Nautilus Ability To Launch Binaries Or Scripts To Be Reverted, Might Be Implemented Differently

It looks like the decision to remove the ability to run binaries and scripts from Nautilus file manager will be reverted. The change comes after some use cases appeared that the developers agreed they need to support, "especially for enterprise and content creators".

One such use case that was mentioned as a reason for reverting this is a small "if then that" script for building HTML and PDF files, which uses Zenity to display a dialog, as well as notifications to display the progress.

I find the use case being used as an example a bit weird because that's certainly not something common, like a self-extracting game script for instance.

While the current merge request (submitted by the same developer that removed the ability to run binaries and scripts earlier this week) allows running binaries and scripts as before, there are also some improvements to Nautilus' binaries and scripts handling that's being discussed. What's currently proposed is to treat this feature as "legacy support", adding a "Run as Program" context (right click) menu, instead of allowing double clicking a binary or script.

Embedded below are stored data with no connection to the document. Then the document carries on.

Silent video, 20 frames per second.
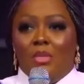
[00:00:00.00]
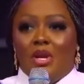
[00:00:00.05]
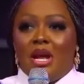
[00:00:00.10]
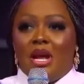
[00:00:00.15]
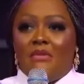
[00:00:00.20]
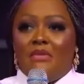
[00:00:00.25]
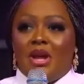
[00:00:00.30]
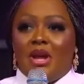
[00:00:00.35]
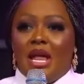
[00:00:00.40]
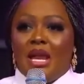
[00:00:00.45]
But
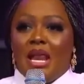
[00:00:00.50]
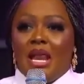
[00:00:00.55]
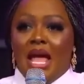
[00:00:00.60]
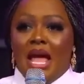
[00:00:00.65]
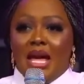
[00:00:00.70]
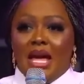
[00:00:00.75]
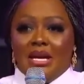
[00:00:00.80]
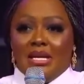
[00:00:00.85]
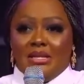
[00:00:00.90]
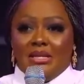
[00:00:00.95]
I
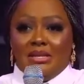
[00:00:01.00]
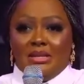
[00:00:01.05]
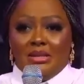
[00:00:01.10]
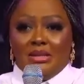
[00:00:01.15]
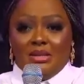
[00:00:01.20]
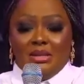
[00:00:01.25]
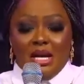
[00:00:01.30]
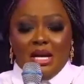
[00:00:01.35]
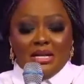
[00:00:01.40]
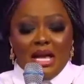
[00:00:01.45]

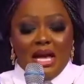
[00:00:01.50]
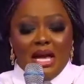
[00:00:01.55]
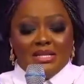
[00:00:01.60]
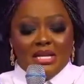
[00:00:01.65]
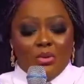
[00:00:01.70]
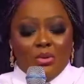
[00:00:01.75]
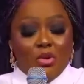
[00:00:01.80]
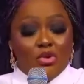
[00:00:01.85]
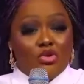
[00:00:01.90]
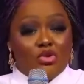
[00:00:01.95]
realized that
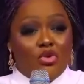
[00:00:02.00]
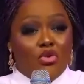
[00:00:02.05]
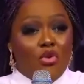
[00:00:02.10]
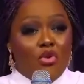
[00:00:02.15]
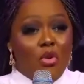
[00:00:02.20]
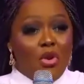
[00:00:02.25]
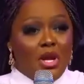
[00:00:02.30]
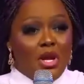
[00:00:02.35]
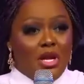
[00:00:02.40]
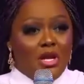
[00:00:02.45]
as I was
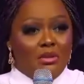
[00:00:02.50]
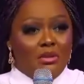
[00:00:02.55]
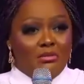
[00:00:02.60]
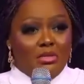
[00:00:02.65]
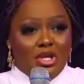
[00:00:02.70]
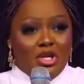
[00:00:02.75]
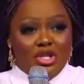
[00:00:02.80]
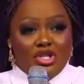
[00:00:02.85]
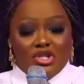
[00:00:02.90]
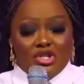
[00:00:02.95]

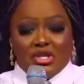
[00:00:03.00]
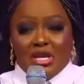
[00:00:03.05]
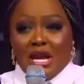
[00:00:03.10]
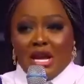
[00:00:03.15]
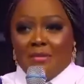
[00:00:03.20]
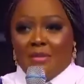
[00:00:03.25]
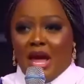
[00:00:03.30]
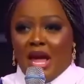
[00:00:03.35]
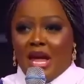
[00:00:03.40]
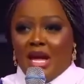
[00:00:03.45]
growing, each
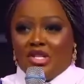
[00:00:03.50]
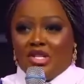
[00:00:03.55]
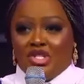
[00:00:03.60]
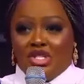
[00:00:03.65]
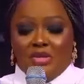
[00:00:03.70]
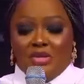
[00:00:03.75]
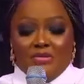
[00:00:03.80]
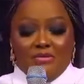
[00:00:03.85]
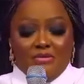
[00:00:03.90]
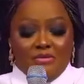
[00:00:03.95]
time I
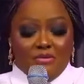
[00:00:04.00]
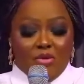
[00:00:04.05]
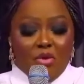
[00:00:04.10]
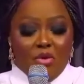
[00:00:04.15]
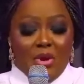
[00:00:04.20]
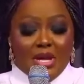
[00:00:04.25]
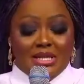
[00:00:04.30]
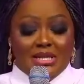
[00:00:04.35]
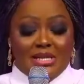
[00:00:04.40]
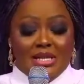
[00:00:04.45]
achieve
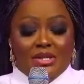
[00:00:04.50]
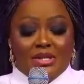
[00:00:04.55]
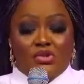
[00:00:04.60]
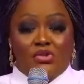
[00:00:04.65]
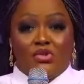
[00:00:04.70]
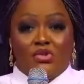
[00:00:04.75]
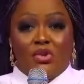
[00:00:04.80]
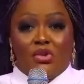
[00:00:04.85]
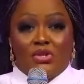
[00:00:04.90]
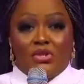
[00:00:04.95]
or attain
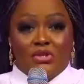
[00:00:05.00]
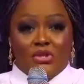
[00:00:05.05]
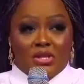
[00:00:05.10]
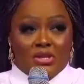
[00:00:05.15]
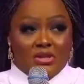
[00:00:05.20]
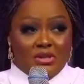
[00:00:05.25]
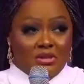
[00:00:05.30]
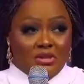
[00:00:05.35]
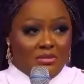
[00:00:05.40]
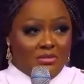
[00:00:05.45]

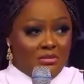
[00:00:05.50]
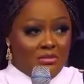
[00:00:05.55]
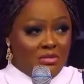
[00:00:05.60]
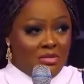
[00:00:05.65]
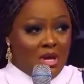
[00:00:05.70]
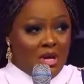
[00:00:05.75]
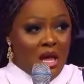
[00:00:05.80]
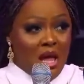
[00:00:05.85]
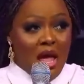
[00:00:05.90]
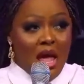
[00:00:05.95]
success,
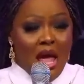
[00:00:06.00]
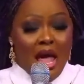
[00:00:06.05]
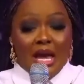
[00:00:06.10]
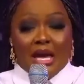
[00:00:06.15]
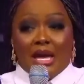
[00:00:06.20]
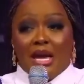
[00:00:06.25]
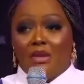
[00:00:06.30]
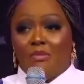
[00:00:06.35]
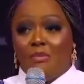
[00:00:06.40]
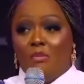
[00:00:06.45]

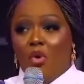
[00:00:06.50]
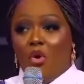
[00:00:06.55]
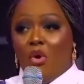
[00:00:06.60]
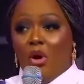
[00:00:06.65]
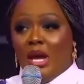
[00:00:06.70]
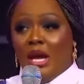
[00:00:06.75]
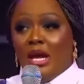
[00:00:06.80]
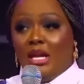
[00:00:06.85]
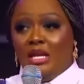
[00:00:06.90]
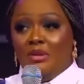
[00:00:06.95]
I get
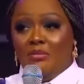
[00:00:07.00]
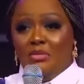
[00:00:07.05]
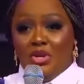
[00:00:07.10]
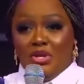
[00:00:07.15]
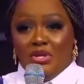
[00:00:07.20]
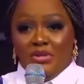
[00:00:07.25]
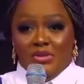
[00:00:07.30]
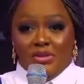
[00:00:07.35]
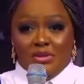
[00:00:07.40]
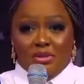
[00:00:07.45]
more
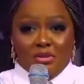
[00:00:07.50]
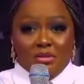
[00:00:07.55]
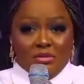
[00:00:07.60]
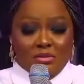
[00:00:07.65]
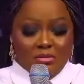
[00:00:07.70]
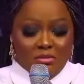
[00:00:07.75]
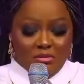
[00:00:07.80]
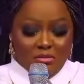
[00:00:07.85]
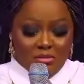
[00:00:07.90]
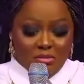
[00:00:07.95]

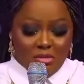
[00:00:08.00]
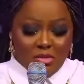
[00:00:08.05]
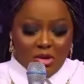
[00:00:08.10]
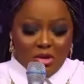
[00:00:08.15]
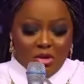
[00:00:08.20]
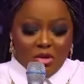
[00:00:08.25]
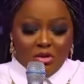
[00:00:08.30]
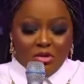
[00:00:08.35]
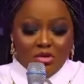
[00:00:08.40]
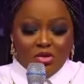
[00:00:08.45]
enemies.
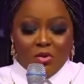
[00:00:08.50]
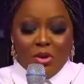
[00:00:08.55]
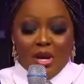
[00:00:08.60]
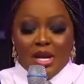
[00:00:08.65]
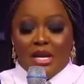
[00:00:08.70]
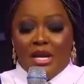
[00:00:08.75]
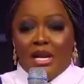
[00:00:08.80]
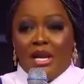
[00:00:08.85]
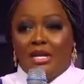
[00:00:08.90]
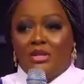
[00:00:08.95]
So
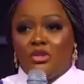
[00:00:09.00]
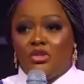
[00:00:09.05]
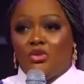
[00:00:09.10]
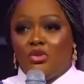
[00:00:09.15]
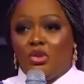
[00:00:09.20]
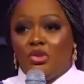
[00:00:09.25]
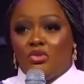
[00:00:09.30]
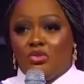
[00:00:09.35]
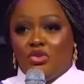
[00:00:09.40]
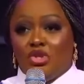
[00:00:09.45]
I
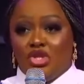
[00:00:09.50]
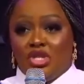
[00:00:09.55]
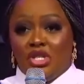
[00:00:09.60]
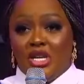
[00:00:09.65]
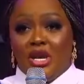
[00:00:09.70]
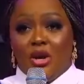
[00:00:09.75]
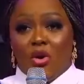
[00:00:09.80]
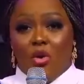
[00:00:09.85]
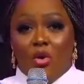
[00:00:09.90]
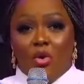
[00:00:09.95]
learned not to
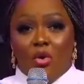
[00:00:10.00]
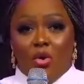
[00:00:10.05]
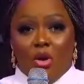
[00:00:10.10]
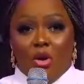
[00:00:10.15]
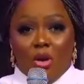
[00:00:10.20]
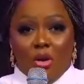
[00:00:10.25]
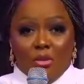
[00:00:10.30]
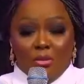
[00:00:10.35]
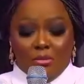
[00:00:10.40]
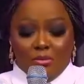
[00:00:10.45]
share
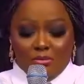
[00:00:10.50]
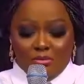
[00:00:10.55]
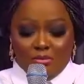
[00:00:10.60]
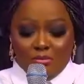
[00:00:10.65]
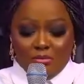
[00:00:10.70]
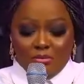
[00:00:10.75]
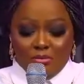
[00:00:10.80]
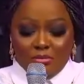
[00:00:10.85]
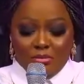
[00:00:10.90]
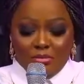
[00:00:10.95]
all.
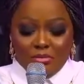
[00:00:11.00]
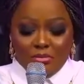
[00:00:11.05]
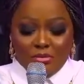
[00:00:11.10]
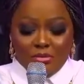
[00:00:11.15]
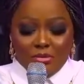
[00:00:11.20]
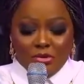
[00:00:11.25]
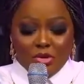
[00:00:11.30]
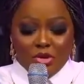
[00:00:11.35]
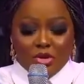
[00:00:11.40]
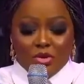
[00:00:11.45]

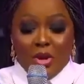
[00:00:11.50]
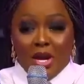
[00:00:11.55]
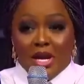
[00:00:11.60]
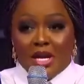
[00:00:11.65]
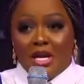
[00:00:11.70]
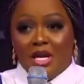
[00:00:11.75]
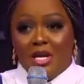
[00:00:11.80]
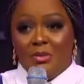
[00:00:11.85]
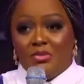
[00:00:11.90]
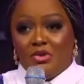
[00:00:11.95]
So I
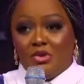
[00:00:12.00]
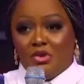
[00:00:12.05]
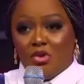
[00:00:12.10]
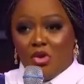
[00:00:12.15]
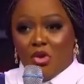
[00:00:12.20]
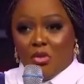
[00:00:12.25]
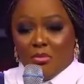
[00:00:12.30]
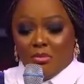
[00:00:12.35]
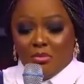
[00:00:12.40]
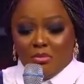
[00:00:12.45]
keep
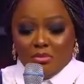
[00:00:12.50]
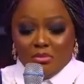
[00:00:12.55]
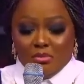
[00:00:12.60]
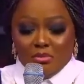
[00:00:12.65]
some.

In the proposal, the "Run as Program" menu item should be displayed even if the file is not marked as executable, in which case a dialog is displayed that allows the user to mark the file as trusted and make it executable, and only then allow running it:

Image credits: António Fernandes (@)

Clicking "Run" will close the dialog and open a Terminal window in which the binary is executed. That means a Terminal will be used, even for programs that have a GUI. This is not exactly ideal, so proposals were made later on in the discussion, to only show the terminal initially, and automatically close it after running the binary, as a way to provide the user with feedback that something happened.

According to the bug report that explains this change, adding "Run as Program" to the context menu is seen as safer because double clicking it doesn't allow the program to run, while also providing an alternative solution. It also removes the need to know how to make a file executable.

This new "Run as Program" legacy implementation is currently being discussed here, and is not the final design decision.

This doesn't include information on what will happen to running *.desktop files though.

For *.desktop files there's a different proposal which mentions running the files similarly to scripts and binaries, from the context menu, with a confirmation dialog that could warn about the risk and set the executable bit, but without opening a terminal window.